**The task**
Retype the entries exactly, but skip the pictures.
**** Provided data ****
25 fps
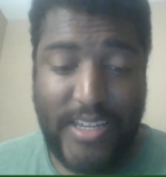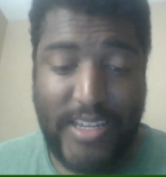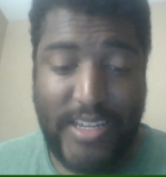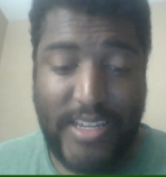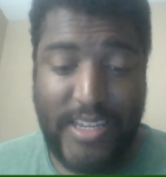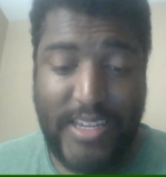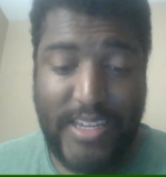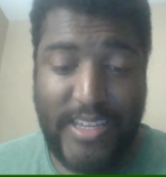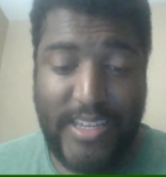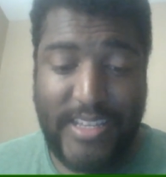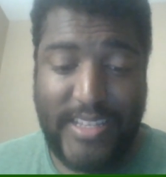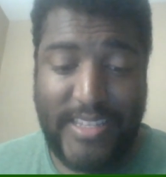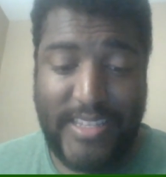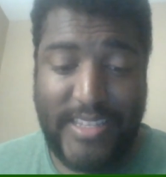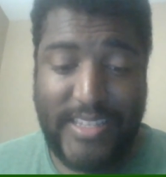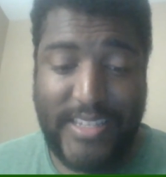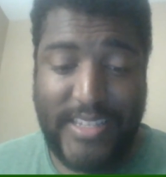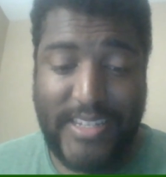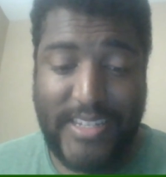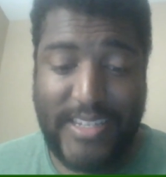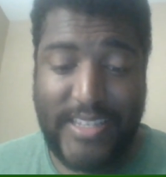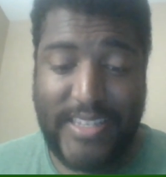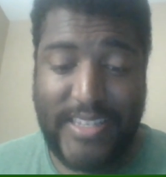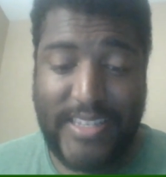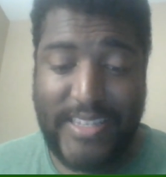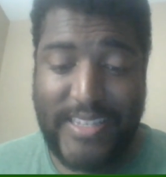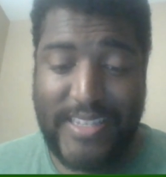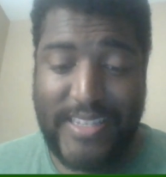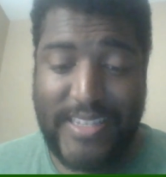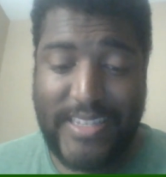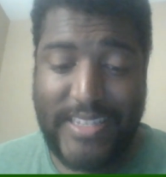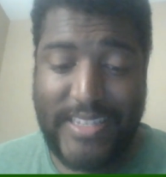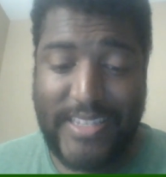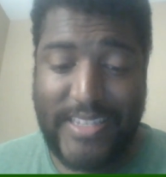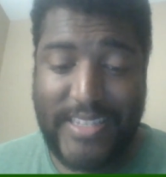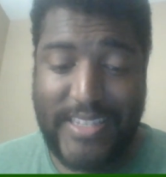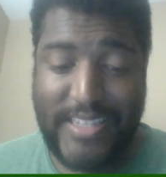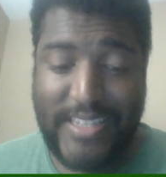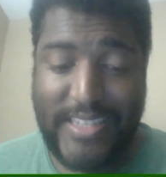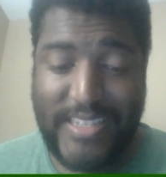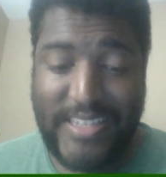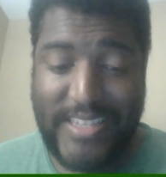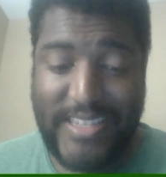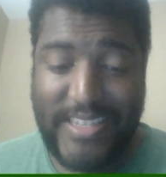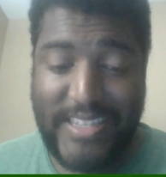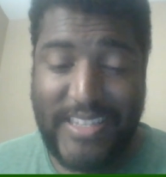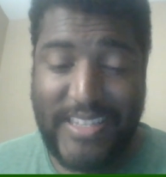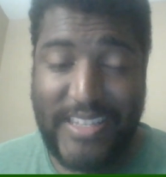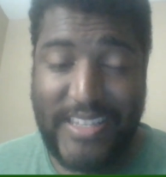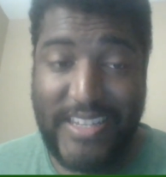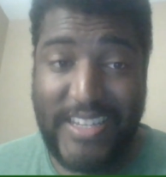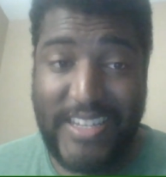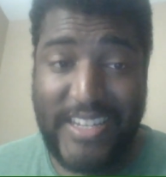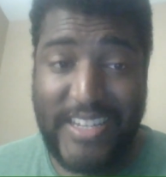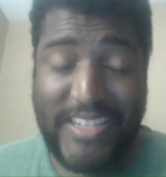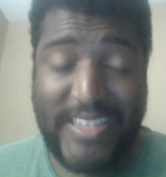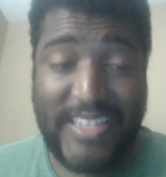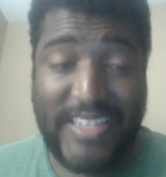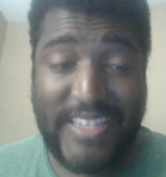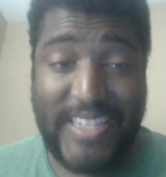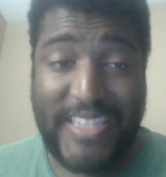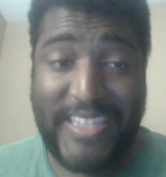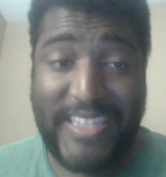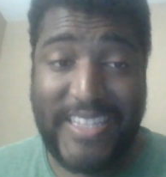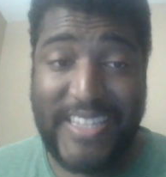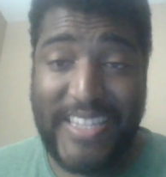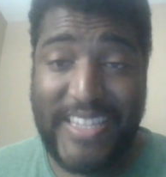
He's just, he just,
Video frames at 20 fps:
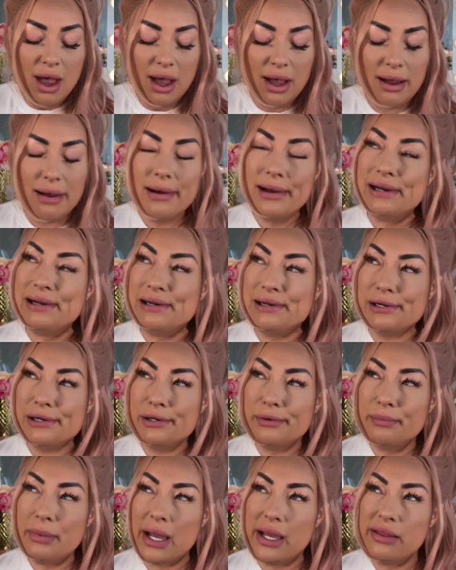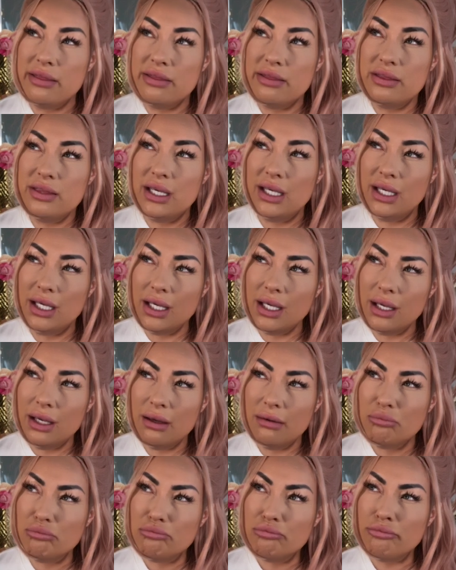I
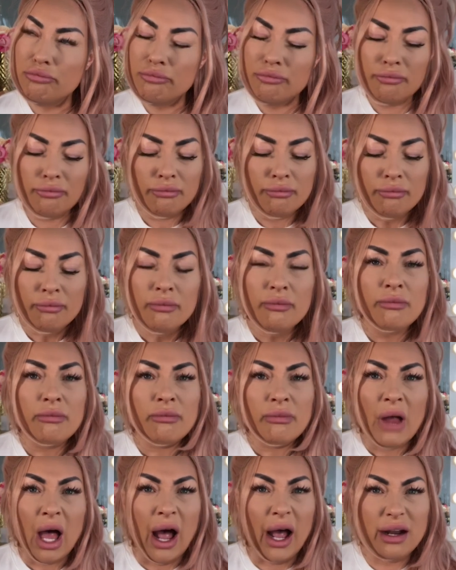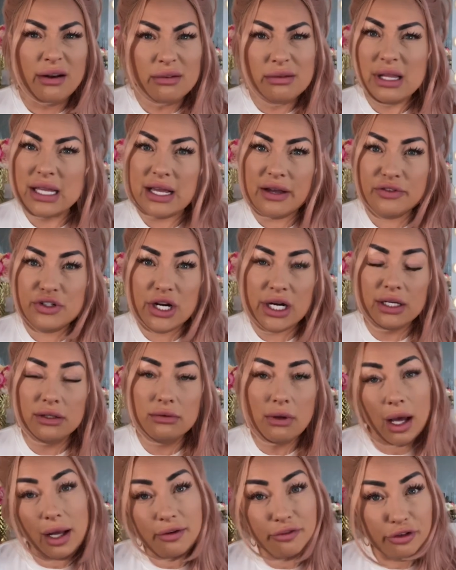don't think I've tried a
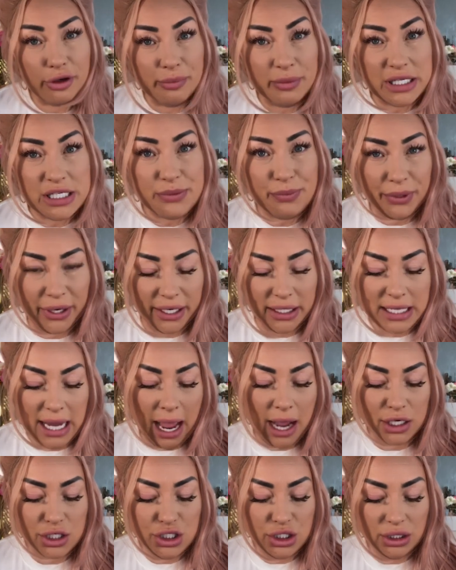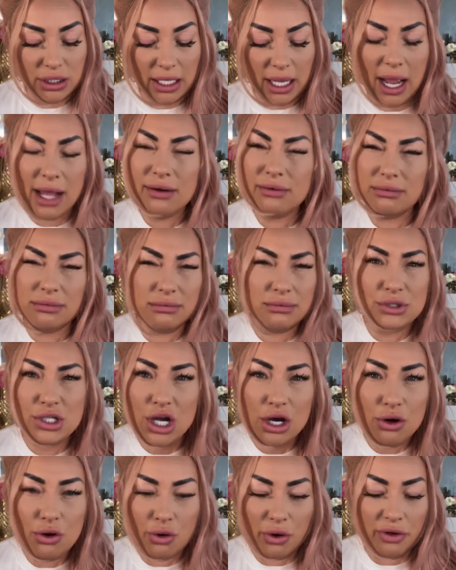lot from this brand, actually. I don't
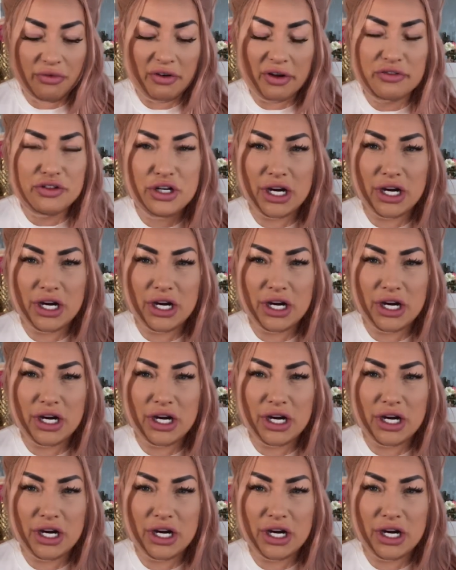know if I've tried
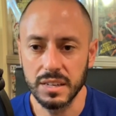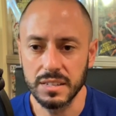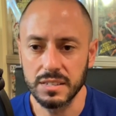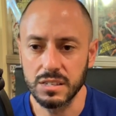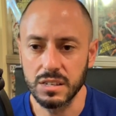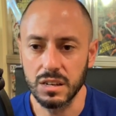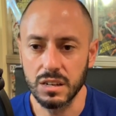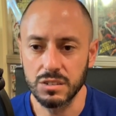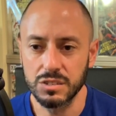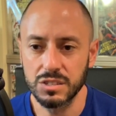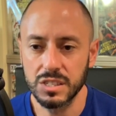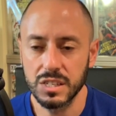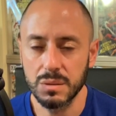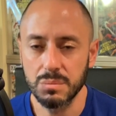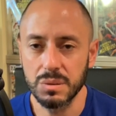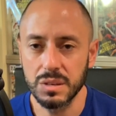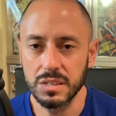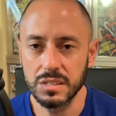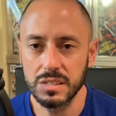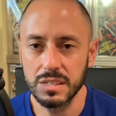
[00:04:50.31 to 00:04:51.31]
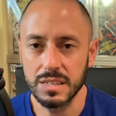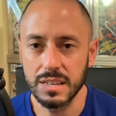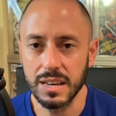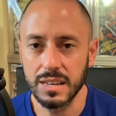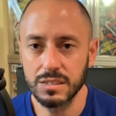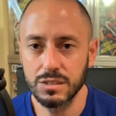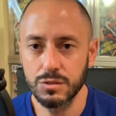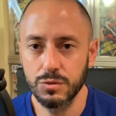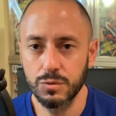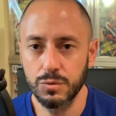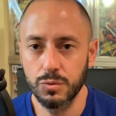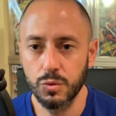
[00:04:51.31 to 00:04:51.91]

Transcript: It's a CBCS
****
**Solved problem**
25 fps
He's just, he just,
Video frames at 20 fps:
I
don't think I've tried a
lot from this brand, actually. I don't
know if I've tried
[00:04:50.31 to 00:04:51.31]
[00:04:51.31 to 00:04:51.91]

Transcript: It's a CBCS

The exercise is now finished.